TO DO >> Without its pictures, the listing below is to be transcribed exactly.

RECORDS SUPPLIED >>
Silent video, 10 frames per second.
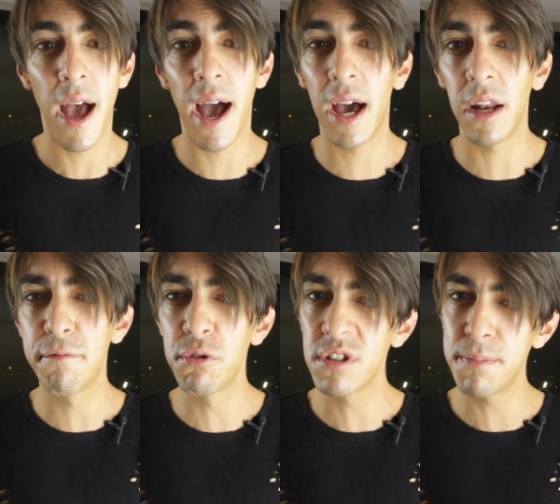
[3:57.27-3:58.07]
And
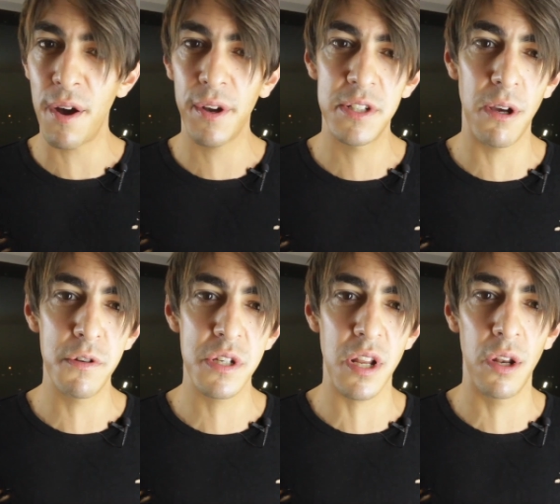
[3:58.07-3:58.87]
I've talked about
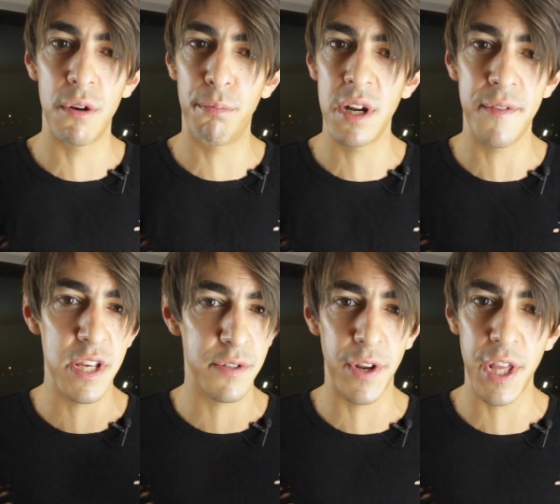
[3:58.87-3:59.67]
ketosis a lot in
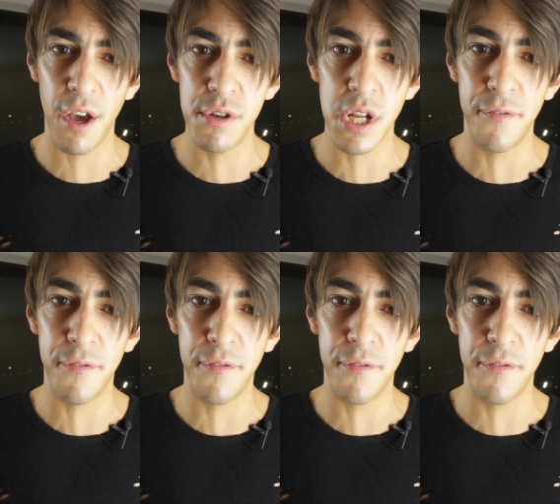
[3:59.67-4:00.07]
previous videos.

WRITTEN SOLUTION >>
Silent video, 10 frames per second.
[3:57.27-3:58.07]
And
[3:58.07-3:58.87]
I've talked about
[3:58.87-3:59.67]
ketosis a lot in
[3:59.67-4:00.07]
previous videos.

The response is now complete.